There is a lot of opposition to GM food, particularly in Europe. In this country, proposed legislation at the national level would require labeling of all such foods home grown or imported. Some extreme groups have engaged in acts of vandalism to protest against GM food-related corporations, but most attention has been given to the mass demonstrations against GM foods during international conferences. My position on the matter is this: If we had more crises like this one, we'd enjoy a better world! GM foods are NOT a problem. Of course, I may be missing something - or lots of things but, at present, I don't think so.

For starters, GM food crops need far fewer pesticides and herbicides - and will save many a tree and forest. These are very GOOD things! No evidence has been produced showing conclusively or even hinting that such modifications make food products unsafe for consumption. For another, GM foods are not new - they have been with us a long time, and have helped reduce the mischief of at least one of the Four Horsemen of the Apocalypse (famine).

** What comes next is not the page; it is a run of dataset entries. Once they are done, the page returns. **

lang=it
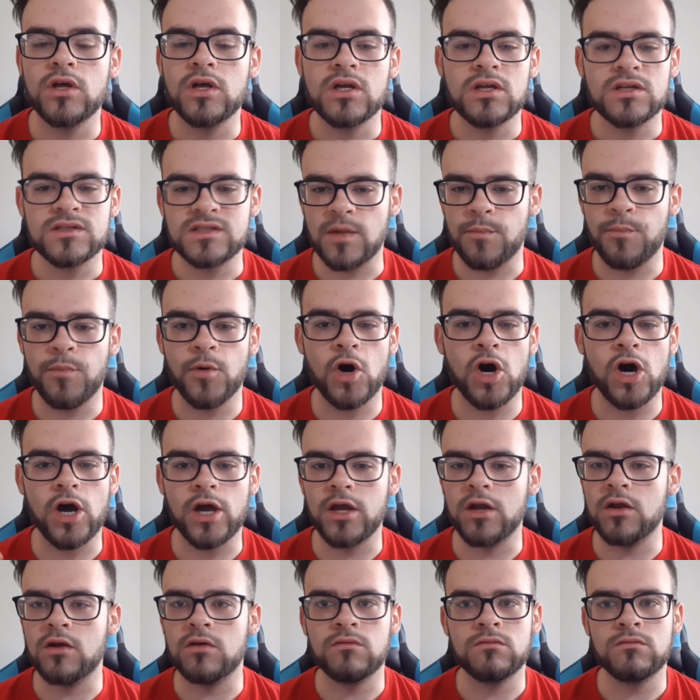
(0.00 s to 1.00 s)
Se
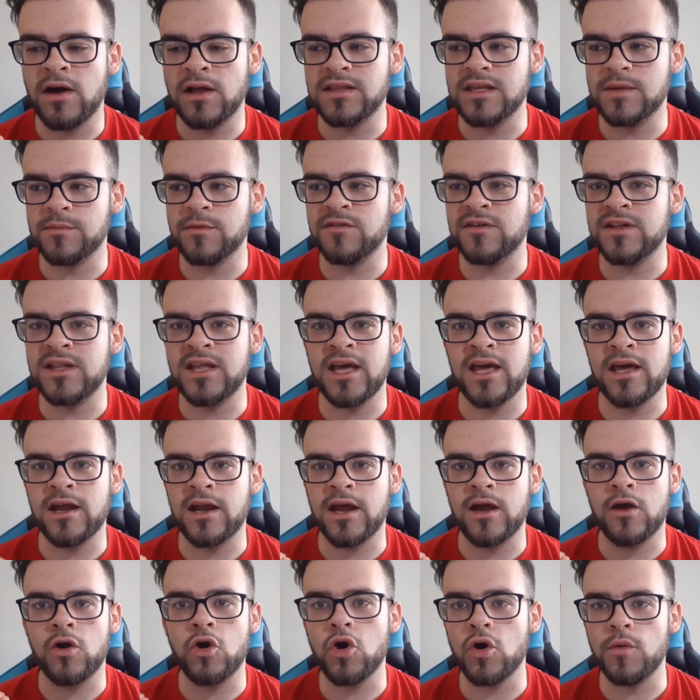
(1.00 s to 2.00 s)
poi andiamo a
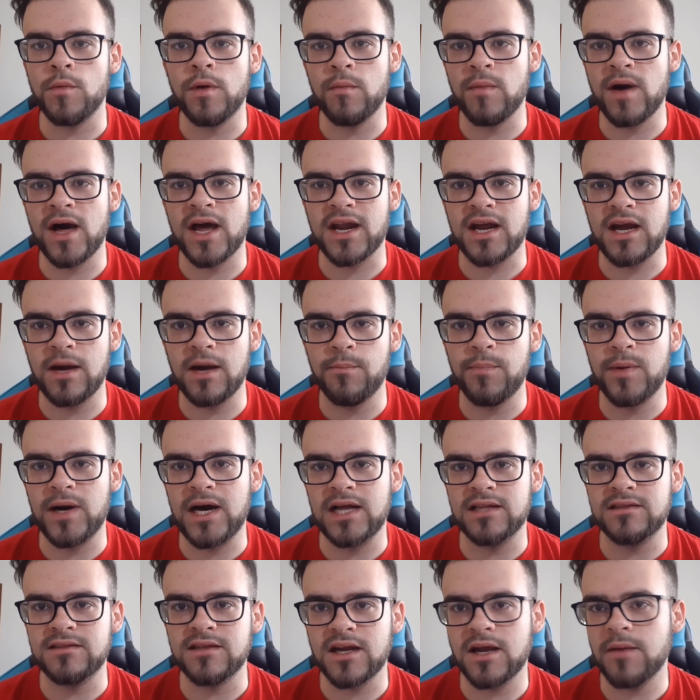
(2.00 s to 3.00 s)
vedere come marca
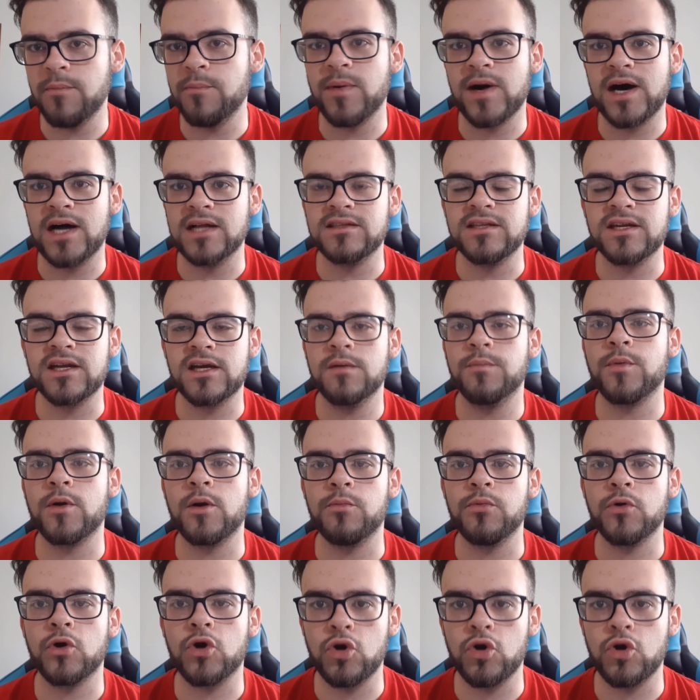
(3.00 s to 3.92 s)
Patrick, Patrick proprio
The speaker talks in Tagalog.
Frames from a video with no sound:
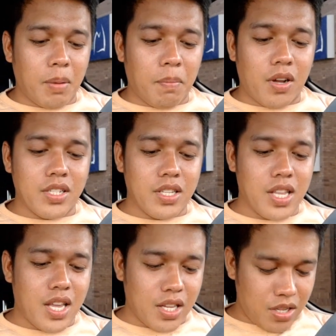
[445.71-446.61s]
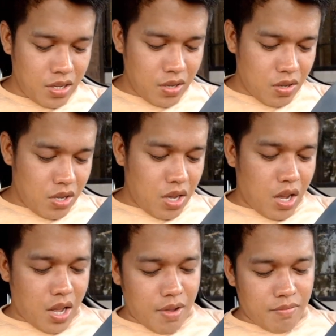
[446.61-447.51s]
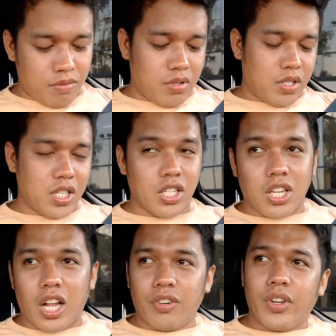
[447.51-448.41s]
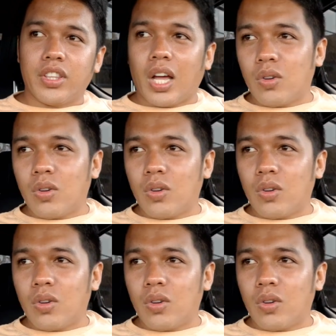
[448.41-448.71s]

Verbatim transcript: deposited um, $600,000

Starting around 8,000 BC, farmers in agriculture-based societies learned to save the best seed from a harvest for future seasons. This led to the discovery that some seeds did better than others, depending on varied soils, weather conditions and so on. Microorganisms were first used around 2000 BC, when yeast was employed to make wine, beer and leavened bread. People had reengineered a better crop. In other words, GM foods are not new - only the scale of the modifications is new.

Ever heard of Nicolas-Francois Appert? Around 1795, he started the canned food industry by inventing a way to preserve fresh foods through heating and sealing. For this, Napoleon was most grateful, as the metal and glass containers holding first edition c-rations enabled the dictator to ravage Europe and Russia. Napoleon offered incentives for additional innovations for fresh, safe food, which gave a big boost to the nascent canned food industry!

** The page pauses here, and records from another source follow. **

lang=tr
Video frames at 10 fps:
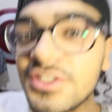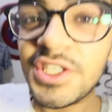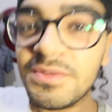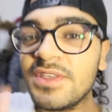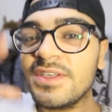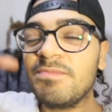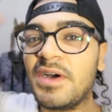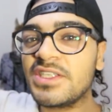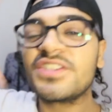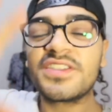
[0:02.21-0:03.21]
Şimdi
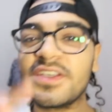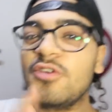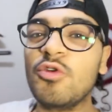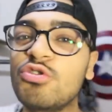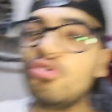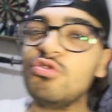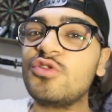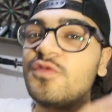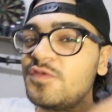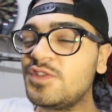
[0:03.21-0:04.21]
başlıktaki
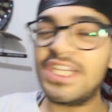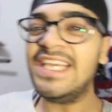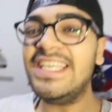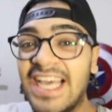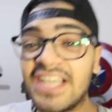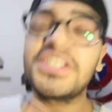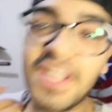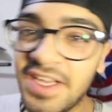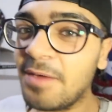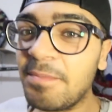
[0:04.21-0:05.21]
gördüğünüz şeyi
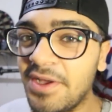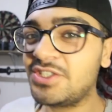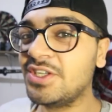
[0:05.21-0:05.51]
gerçekten yapmaya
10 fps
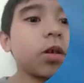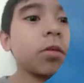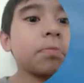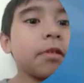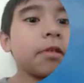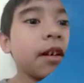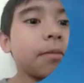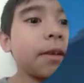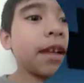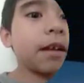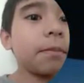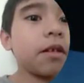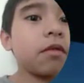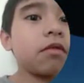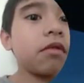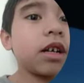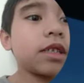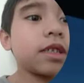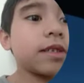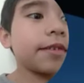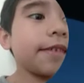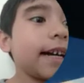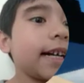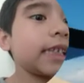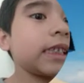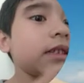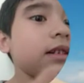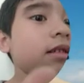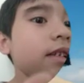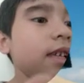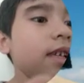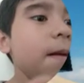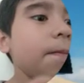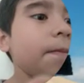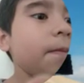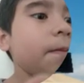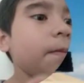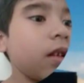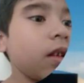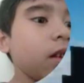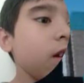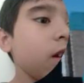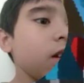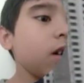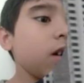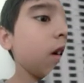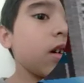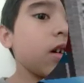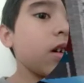berkeping-keping. Oh, hancur ya guys. Oke. Oke,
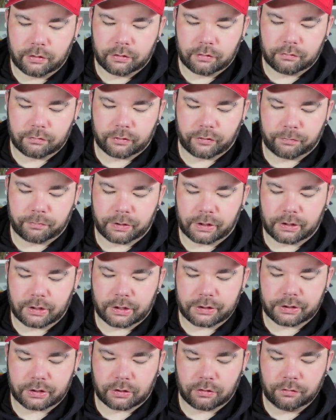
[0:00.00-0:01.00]
Was mir
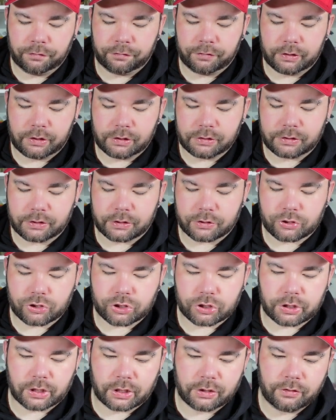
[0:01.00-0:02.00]
gleich auffällt, der
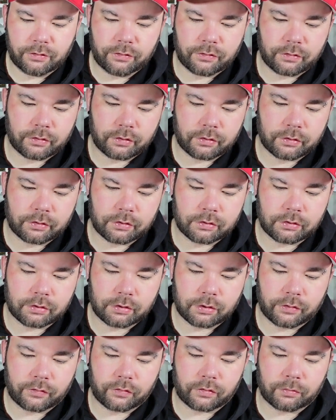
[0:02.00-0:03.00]
Stand
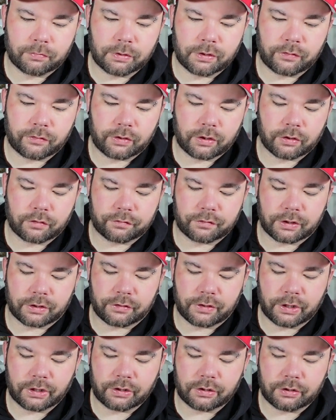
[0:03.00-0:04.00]
ist zumindest hier auf der
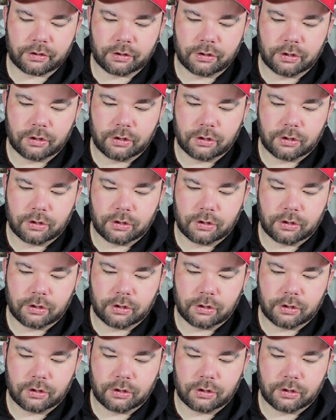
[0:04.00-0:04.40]
Decke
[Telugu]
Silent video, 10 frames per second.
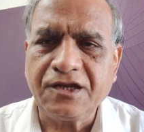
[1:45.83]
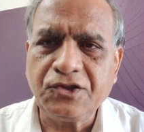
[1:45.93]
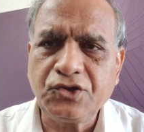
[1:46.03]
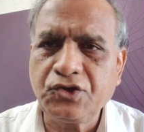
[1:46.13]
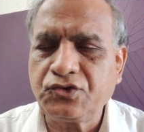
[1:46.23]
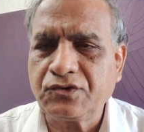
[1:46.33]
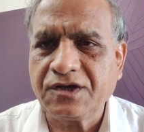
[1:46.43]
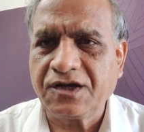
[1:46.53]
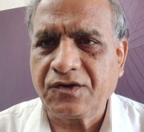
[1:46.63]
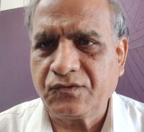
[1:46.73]

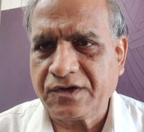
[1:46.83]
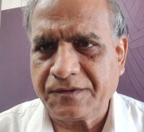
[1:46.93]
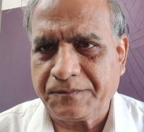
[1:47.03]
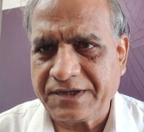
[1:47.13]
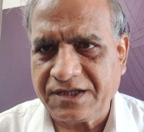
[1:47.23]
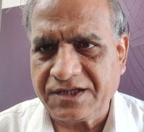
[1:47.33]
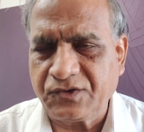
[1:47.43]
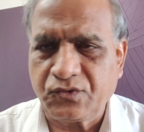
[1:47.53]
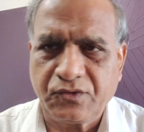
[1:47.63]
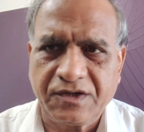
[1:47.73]
నిందితుడిగా ఉన్నప్పటికీ
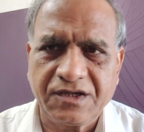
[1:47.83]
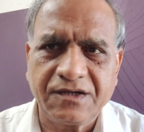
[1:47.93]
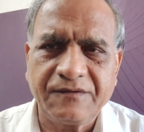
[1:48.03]
కూడా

Then there was Louis Pasteur, who in 1856 invented a way to promote food safety by figuring out how to use heat to destroy harmful organisms in foods. In 1865, Gregor Mendel conducted genetic experiments on pea plants in a monastery. You've heard of Birdseye, I'm sure. In 1914, Clarence Birdseye did a bit of GM work and discovered ways to quick freeze seasonal vegetables, meats and fish. In 1953, James Watson and Francis Crick described the structure of DNA. Basically, all our food has long been genetically modified, owing to millennia of selection, grafting, hybridization and so on. (Michael Pollan's The Botany of Desire: A Plant's-Eye View of the World, NY 2001 contains much detail on this point.)

Last year, in response to opposition to GM food science by environmental groups, over six hundred scientists signed a "Declaration in Support of Agricultural Biotechnology." GM technologies, these scientists hold, will enable more food of a nutritious nature to be grown on less land, with less use of chemicals, at lower prices. Felipe Fernandez-Armesto suggests in Civilizations: Culture, Ambition, and the Transformation of Nature that modifying or reshaping nature is one of the meanings of civilization and that those human societies that have MOST reshaped the environment are those that have thrived or become dominant.

Of course, if the latest advances in GM food science should later turn some consumers into new life forms or cause any number of serious health problems that opposing environmentalists warn against, then I'll quickly change my thinking on this issue. For now, though, GM seems a very good thing, not a threat to humanity.

Well, that's my perspective on GM foods. What do you think? All the best.